2020.12.27

東大出身ランナーも世界を目指す
GMO。実業団陸上の試行錯誤

  • 佐藤俊●文 text by Sato Shun
  • photo by Sato Shun

知られざる実業団陸上の現実~駅伝&個人の闘い
GMOインターネットグループ(1)

 今年1月のニューイヤー駅伝で初出場ながら5位入賞を果たし、陸上ファンや関係者をアッと驚かせたGMOインターネットグループ(GMOアスリーツ)。チーム創立4年目にして駅伝参入を果たし、スカウティングでも箱根駅伝で活躍した選手を積極的に獲得。充実した環境のなか、選手がマラソンで結果を出すなど、実業団の新風になっている。はたして、どういうチームなのだろうか。

 チームが始動したのは、2016年4月。花田勝彦監督は2004年から上武大の駅伝部の監督し、第85回大会から8年連続してチームを箱根駅伝に導いた。箱根常連校のように上位タイムを持つ高校生を獲得することが難しい。それでも可能性ある選手を目利きし、育成して箱根駅伝出場を勝ち取ってきた。

今年1月のニューイヤー駅伝で初出場ながら5位入賞を飾ったGMO花田勝彦監督今年1月のニューイヤー駅伝で初出場ながら5位入賞を飾ったGMO花田勝彦監督 「世界を目指す選手を輩出する」という目標と、花田監督の育成力が合致し、満を持して誕生したチームといえる。

 だが、6名からのスタートで「最初は指導面で戸惑いがありました」と花田監督は語る。

「大学での指導経験を生かして、実業団の監督として新たなスタートを切りましたが、練習内容など、トップレベルの選手に合うものを考えるのに少し時間がかかりました」

 そう語るように、失敗の連続だった。

 たとえば橋本崚は、2016年12月の防府読売マラソンで初優勝。翌17年2月の東京マラソンでは、さらに記録が伸びそうだということでかなりレベルの高い練習を続けた。

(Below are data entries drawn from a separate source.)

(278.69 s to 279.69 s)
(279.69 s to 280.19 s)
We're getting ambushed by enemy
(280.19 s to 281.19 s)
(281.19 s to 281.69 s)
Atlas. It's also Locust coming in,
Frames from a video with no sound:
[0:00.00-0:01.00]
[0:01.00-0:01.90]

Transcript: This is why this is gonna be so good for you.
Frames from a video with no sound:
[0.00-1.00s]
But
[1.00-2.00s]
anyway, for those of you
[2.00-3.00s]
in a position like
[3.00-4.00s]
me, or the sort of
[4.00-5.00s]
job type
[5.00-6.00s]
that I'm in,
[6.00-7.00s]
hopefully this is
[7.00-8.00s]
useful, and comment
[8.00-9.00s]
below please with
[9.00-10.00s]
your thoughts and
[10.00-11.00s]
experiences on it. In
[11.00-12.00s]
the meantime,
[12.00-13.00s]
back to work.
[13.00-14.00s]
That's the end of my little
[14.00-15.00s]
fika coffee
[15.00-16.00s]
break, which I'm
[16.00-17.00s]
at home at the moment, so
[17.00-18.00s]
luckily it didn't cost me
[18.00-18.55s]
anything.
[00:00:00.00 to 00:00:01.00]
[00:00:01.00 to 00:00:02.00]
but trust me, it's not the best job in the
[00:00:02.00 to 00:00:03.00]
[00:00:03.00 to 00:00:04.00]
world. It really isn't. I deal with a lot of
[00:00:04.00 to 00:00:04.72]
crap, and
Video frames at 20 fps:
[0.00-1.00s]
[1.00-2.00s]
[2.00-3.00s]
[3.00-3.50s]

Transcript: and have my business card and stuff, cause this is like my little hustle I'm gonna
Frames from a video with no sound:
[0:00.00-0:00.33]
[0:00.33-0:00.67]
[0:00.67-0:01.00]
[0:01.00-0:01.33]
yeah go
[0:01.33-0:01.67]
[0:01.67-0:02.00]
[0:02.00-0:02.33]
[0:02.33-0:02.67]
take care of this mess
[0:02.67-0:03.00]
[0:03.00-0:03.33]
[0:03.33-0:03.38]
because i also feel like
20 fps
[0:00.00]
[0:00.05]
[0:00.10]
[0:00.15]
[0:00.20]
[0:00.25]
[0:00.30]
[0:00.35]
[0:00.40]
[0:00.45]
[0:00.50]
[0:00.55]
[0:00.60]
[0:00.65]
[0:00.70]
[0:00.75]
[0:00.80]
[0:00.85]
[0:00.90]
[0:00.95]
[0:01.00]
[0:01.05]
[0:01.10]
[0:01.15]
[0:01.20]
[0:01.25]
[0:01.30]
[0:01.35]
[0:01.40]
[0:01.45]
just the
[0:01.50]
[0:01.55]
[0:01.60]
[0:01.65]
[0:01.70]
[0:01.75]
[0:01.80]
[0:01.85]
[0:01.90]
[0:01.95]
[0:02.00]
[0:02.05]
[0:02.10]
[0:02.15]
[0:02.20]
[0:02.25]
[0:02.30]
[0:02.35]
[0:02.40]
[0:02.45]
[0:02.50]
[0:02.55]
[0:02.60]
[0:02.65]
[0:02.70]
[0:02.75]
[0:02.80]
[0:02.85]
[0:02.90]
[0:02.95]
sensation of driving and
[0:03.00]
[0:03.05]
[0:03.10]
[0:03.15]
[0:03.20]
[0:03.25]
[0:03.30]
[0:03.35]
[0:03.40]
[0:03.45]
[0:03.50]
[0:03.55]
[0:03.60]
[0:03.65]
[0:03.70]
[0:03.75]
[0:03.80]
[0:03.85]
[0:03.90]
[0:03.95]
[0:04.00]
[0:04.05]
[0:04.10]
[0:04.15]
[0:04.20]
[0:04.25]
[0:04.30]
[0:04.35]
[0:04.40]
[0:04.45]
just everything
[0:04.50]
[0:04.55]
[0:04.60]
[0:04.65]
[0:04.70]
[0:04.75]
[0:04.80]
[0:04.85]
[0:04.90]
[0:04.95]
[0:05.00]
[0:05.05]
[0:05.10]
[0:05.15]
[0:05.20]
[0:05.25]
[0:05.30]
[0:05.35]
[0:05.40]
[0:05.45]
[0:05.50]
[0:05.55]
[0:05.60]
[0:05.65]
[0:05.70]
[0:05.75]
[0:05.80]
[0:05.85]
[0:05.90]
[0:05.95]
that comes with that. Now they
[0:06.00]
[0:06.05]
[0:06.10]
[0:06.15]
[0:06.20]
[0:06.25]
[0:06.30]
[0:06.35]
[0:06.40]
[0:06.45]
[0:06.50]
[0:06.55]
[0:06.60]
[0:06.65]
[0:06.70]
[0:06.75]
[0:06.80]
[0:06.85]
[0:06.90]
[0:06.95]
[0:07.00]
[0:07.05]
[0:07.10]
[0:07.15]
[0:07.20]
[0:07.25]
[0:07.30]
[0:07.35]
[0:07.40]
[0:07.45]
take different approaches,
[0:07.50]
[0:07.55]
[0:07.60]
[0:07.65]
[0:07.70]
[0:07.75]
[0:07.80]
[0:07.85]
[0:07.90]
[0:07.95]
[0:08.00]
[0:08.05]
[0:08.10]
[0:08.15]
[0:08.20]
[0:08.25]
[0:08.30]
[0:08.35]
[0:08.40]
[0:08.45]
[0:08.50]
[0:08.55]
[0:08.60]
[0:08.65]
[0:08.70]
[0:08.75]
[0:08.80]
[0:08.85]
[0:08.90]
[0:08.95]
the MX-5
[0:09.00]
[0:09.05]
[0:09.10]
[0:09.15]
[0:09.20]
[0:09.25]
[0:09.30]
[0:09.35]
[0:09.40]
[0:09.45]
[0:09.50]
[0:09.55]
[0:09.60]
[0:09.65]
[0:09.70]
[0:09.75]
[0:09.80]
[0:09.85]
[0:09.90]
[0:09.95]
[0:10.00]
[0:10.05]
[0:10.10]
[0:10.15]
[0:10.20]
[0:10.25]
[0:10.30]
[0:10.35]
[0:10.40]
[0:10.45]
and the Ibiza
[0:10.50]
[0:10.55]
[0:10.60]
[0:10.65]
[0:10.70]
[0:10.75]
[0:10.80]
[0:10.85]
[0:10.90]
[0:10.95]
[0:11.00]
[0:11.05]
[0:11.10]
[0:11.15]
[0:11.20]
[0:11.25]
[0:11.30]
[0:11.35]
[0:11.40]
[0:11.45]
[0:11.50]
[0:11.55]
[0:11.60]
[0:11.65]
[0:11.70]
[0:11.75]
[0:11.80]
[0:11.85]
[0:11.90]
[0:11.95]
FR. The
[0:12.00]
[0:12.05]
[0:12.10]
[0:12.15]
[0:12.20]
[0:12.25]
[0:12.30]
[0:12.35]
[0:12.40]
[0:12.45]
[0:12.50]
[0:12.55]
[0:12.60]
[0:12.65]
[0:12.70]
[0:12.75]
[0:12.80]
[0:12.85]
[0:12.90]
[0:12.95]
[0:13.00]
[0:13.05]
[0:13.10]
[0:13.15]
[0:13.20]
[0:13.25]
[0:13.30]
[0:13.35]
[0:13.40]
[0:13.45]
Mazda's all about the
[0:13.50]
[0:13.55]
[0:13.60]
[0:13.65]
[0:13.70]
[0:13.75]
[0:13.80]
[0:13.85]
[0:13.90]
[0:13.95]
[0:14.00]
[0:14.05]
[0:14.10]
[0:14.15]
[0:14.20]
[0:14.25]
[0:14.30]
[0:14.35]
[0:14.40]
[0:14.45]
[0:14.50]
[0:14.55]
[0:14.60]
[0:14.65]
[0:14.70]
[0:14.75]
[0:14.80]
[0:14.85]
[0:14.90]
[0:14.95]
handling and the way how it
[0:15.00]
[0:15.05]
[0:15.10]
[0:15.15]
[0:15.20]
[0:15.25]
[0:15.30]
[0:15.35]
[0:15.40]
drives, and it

「でも、それがオーバーワークになって結果が出ませんでした。私自身、練習内容に迷いがありましたし、選手も私の言うことを聞くべきなのか、自分の感覚を信じるべきなのか、迷っていました。今は選手にメニューを提案し、『僕はこうしたいです』『それもいいな』という感じで、一緒につくっていくパートナー的な関係になっています」

 今、在籍する選手は13名。一色恭志、下田裕太、森田歩希、林奎介ら箱根駅伝を沸かせた有力選手に加え、今年は2月の別府大分毎日マラソンで3位、12月の福岡国際マラソンで優勝を飾った吉田祐也が入社した。